● **DATA SHOWN**
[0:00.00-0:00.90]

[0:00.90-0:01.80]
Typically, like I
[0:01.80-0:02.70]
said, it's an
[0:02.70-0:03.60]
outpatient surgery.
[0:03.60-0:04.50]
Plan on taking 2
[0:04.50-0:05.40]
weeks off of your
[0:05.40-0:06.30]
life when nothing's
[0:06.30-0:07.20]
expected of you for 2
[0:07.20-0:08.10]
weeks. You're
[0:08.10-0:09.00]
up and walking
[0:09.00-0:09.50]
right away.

● **EXERCISE BRIEF**
All lines from the one containing "[0:05.40-0:06.30]" to the end of the data above are to be set down exactly; no others belong in the answer.

● **EXERCISE RESULT**
[0:05.40-0:06.30]
life when nothing's
[0:06.30-0:07.20]
expected of you for 2
[0:07.20-0:08.10]
weeks. You're
[0:08.10-0:09.00]
up and walking
[0:09.00-0:09.50]
right away.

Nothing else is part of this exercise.